Which lines run from the line with "[0:01.00-0:02.00]" through the line with "[0:00.00-0:08.92]" in the entries below? Print them exactly, both ends included, and nothing more.

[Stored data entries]
□ □ □ □

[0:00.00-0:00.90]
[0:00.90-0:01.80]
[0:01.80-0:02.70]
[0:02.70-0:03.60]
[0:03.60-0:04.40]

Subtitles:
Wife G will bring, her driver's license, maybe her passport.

□ □ □ □

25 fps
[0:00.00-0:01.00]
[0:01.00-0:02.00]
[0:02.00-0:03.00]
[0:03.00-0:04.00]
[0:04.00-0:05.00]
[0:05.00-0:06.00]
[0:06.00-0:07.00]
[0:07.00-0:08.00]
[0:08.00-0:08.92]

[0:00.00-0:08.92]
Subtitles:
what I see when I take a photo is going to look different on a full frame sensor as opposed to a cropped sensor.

□ □ □ □

• Written answer:
[0:01.00-0:02.00]
[0:02.00-0:03.00]
[0:03.00-0:04.00]
[0:04.00-0:05.00]
[0:05.00-0:06.00]
[0:06.00-0:07.00]
[0:07.00-0:08.00]
[0:08.00-0:08.92]

[0:00.00-0:08.92]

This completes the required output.